Last month, with a dozen House-Senate conference committees still negotiating final deals on the last day of formal sessions – and with some of those bills requiring roll call votes under the constitution — neither chamber took up the question of extending formal sessions, and in the morning hours of August 1, formal sessions for 2023-2024 appeared to come to an end. But the crescendo of public outrage that followed convinced the Legislature to reconsider its inertia, and both chambers have now endorsed a plan for an additional formal session.
The details about that session remain unresolved. Which bills (some or all of the dozen still in the conference committee process) will be taken up? The House position appears to be that only bills requiring a roll call vote under the constitution, like the multi-billion-dollar economic development bond authorization, require a formal session. Any other legislation, the House seems to be arguing, can be passed by a quorum of legislators meeting in informal session.

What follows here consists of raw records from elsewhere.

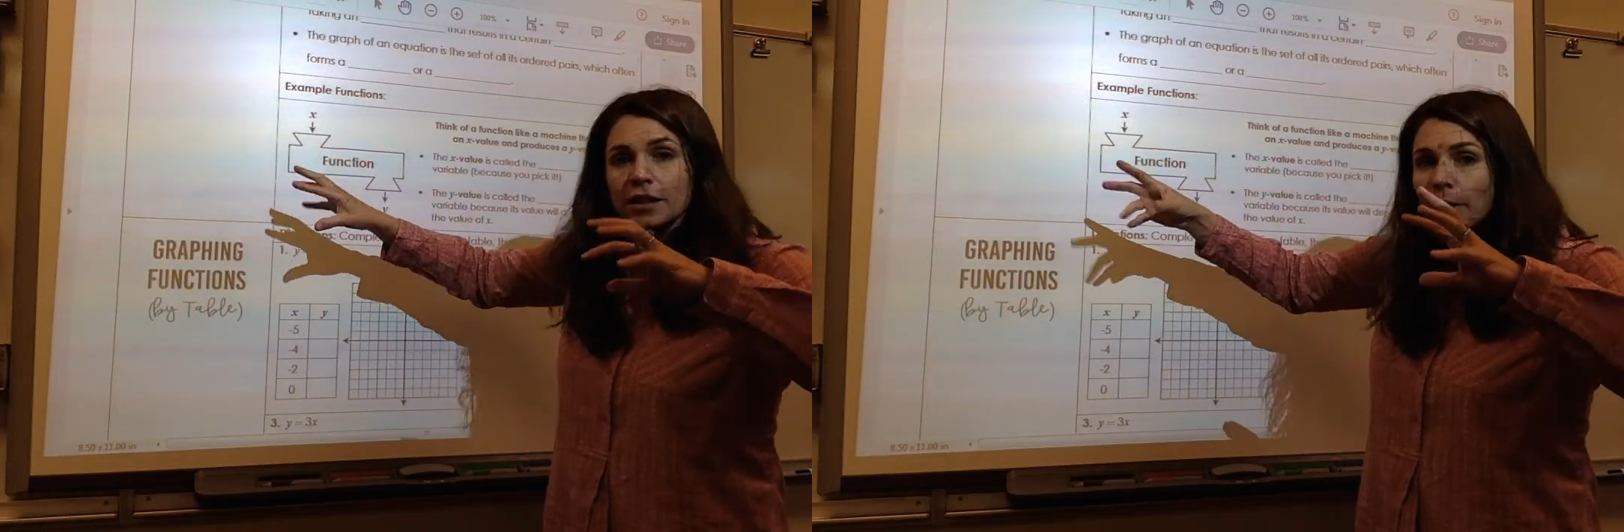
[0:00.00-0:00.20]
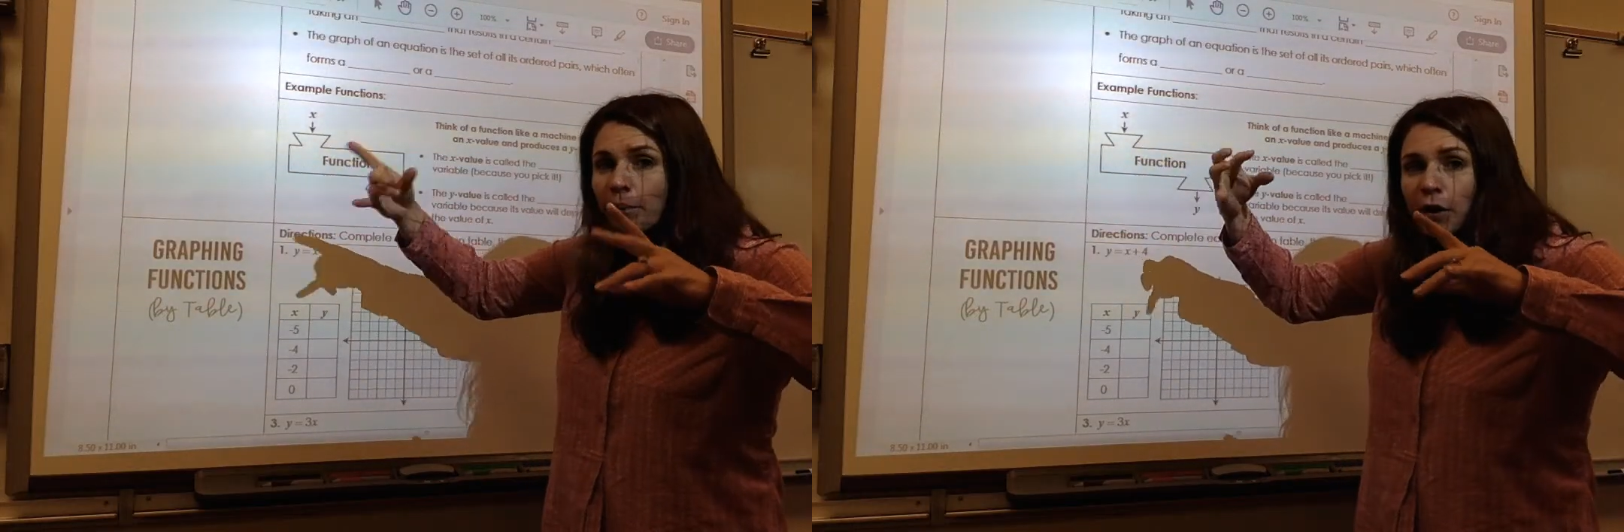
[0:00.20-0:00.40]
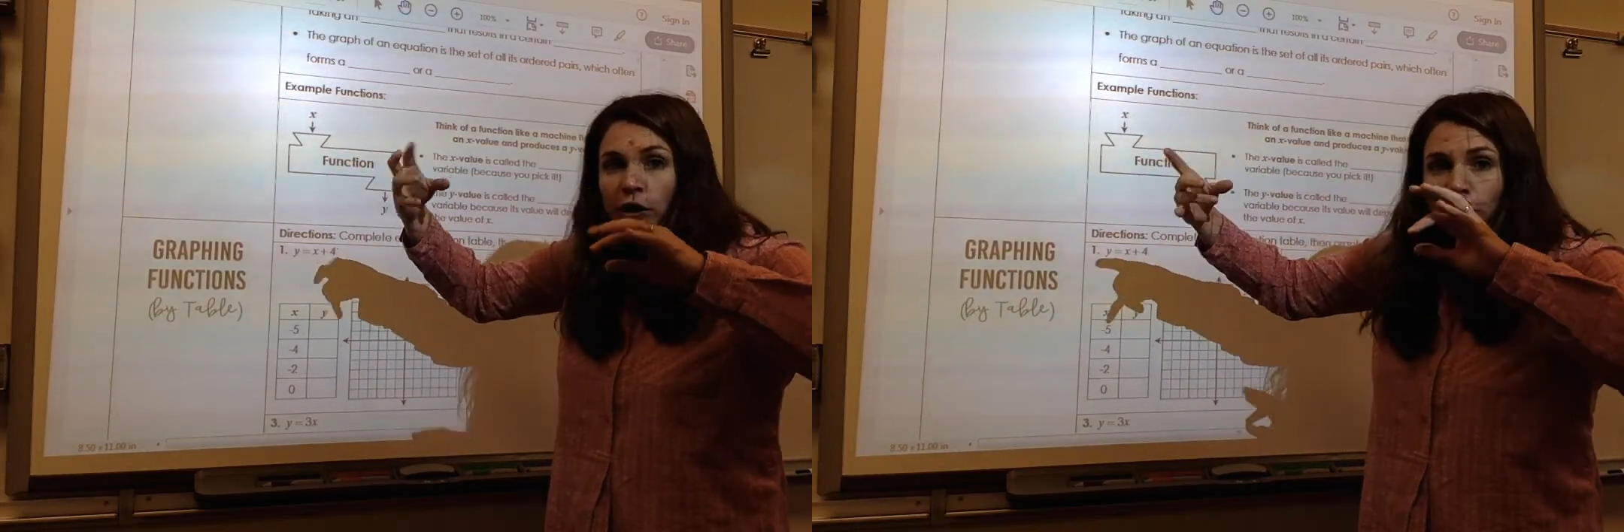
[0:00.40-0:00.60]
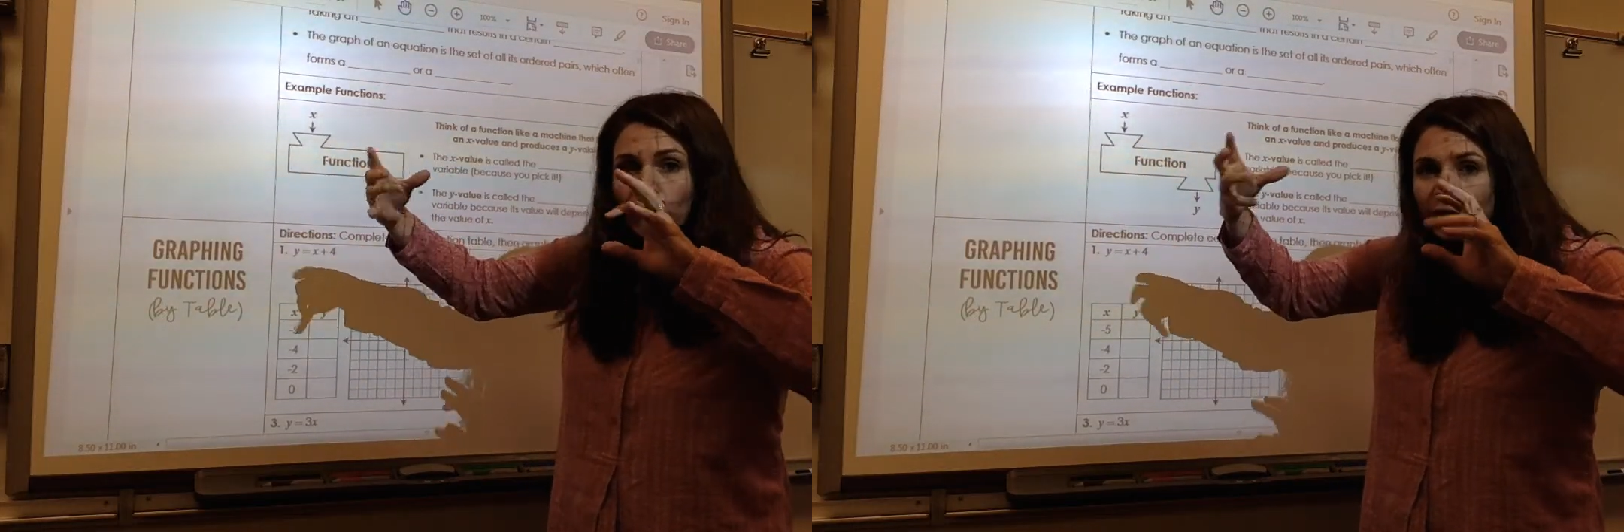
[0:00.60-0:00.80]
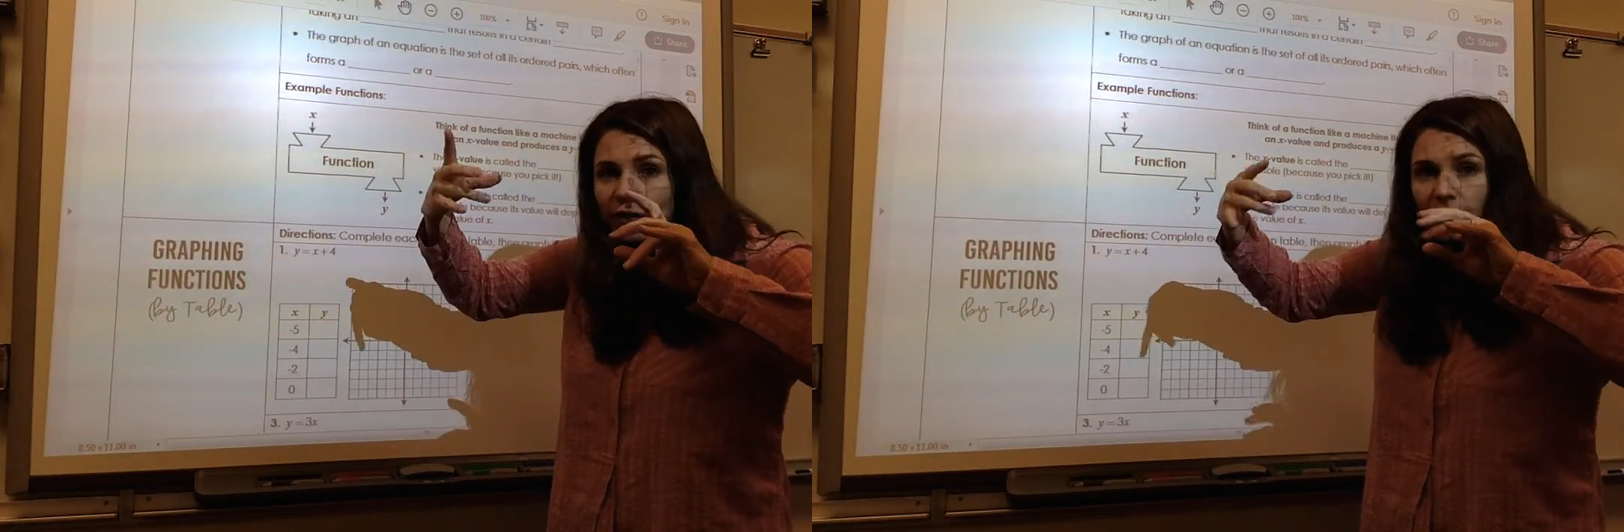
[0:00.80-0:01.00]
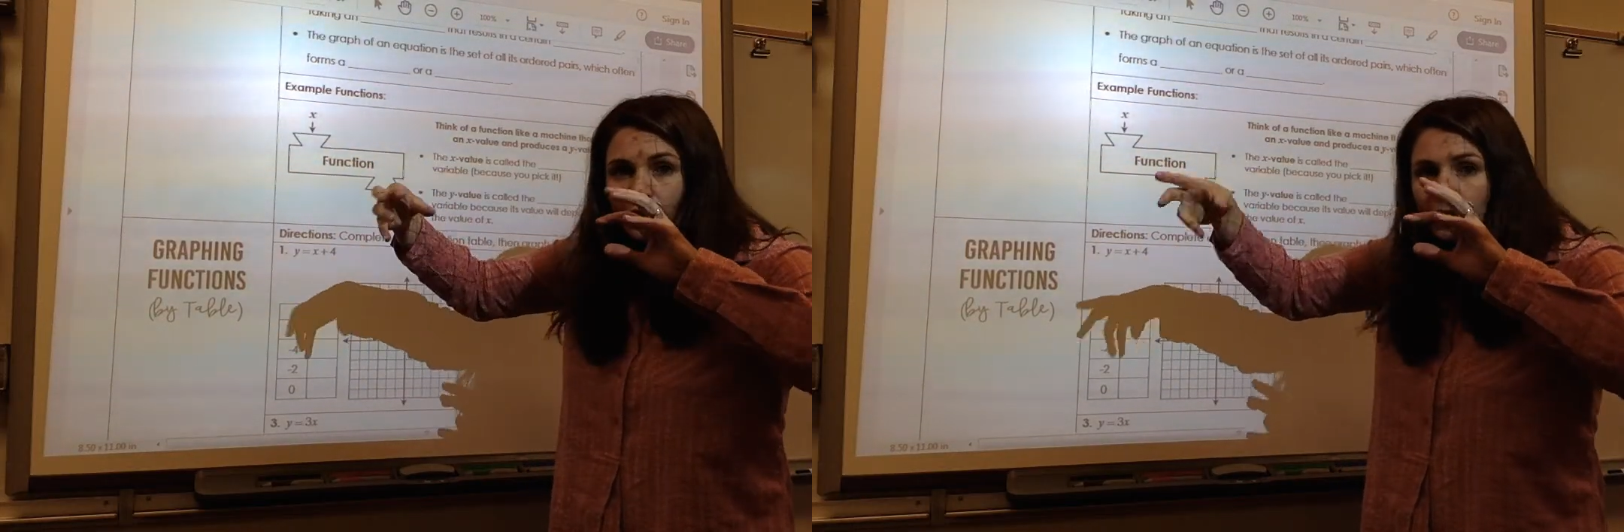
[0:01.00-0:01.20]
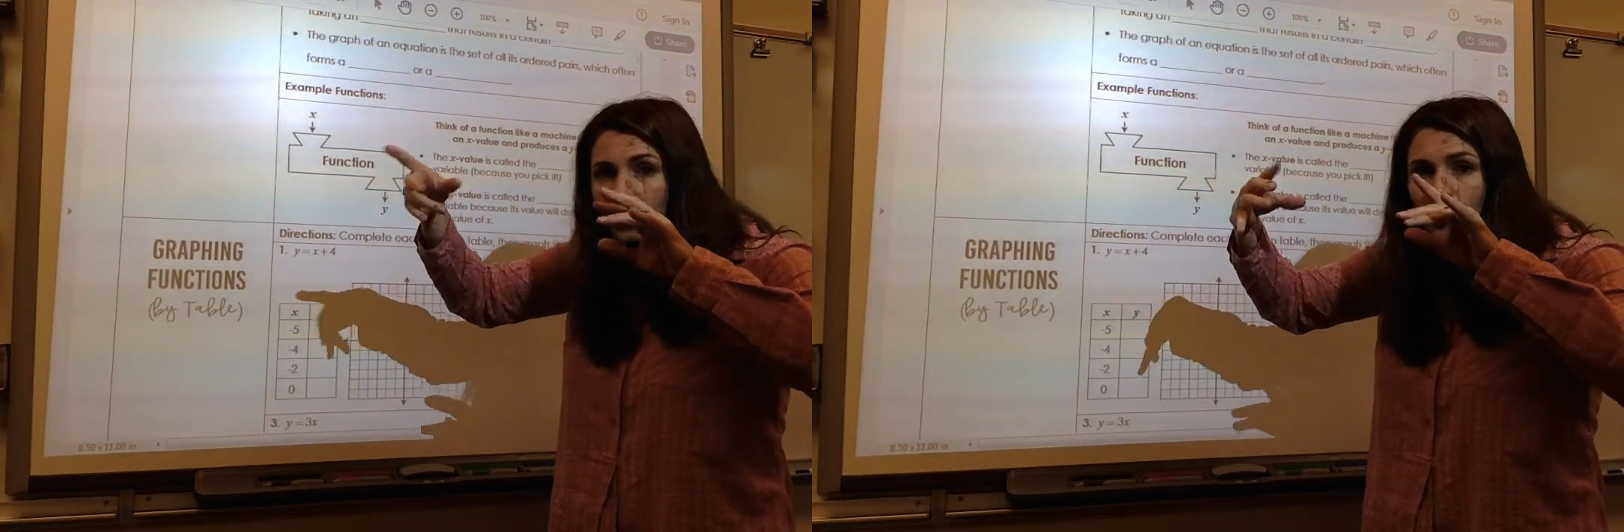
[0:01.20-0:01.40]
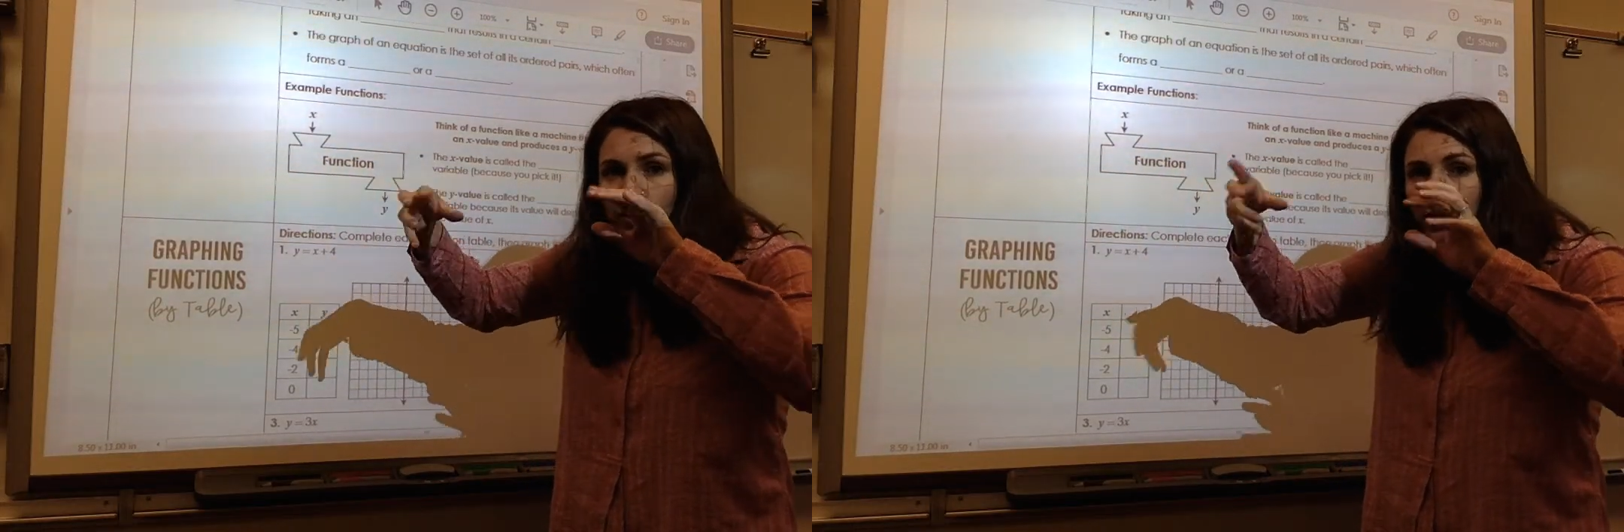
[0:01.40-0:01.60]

computer, this is, it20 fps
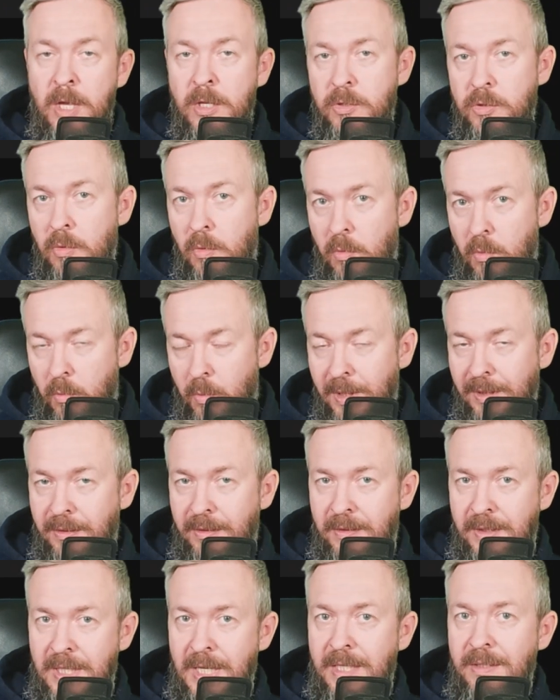So
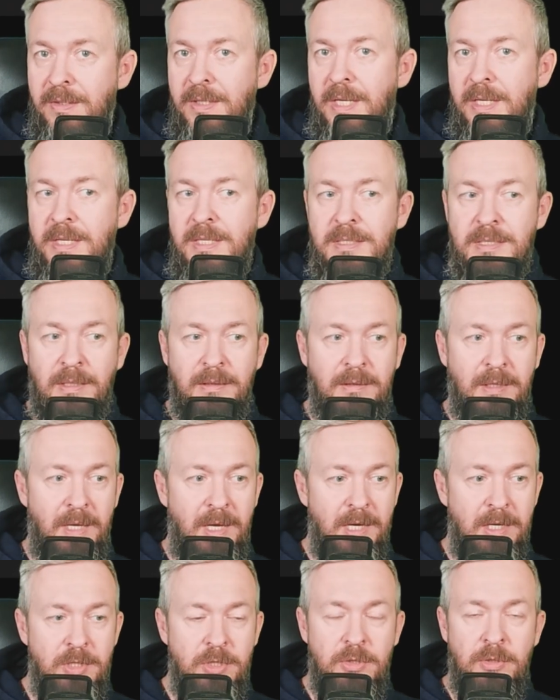what the idea is that
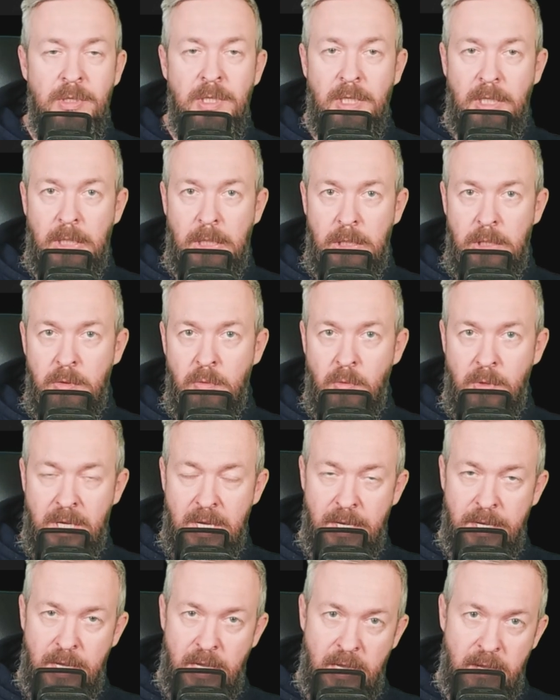actually you
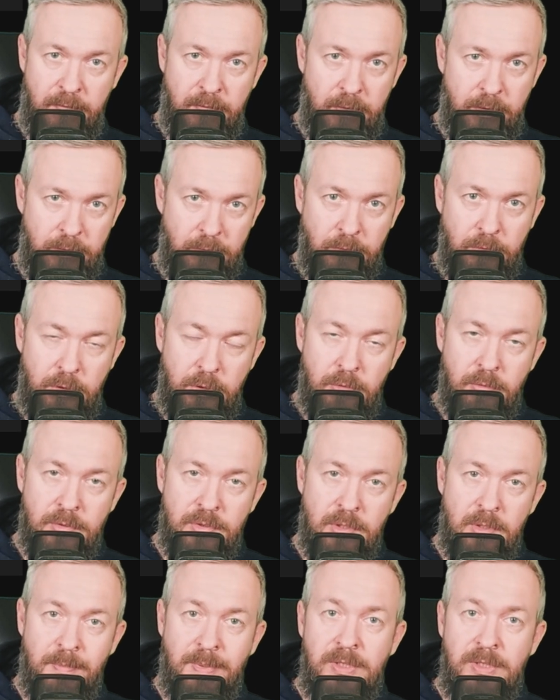can have a root user,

As Speaker Mariano told State House News Service, informal sessions allow “a path for everything that doesn’t have a roll call.”
What happens during the remaining months of 2024 is still to be determined. There’s a lot at stake, including the fate of major bills on climate change, hospital oversight, and prescription drug pricing. Also at stake is whether or not legislation is passed in a formal session with the opportunity for debate and roll-call votes.
For the past three decades the Legislature has treated “matters that may be controversial in nature” to require the protection of those procedural safeguards, but that era may be at an end.
Margaret Monsell, a former assistant attorney general and former general counsel to the state Senate Committee on Ways and Means, is an attorney practicing in the Boston area.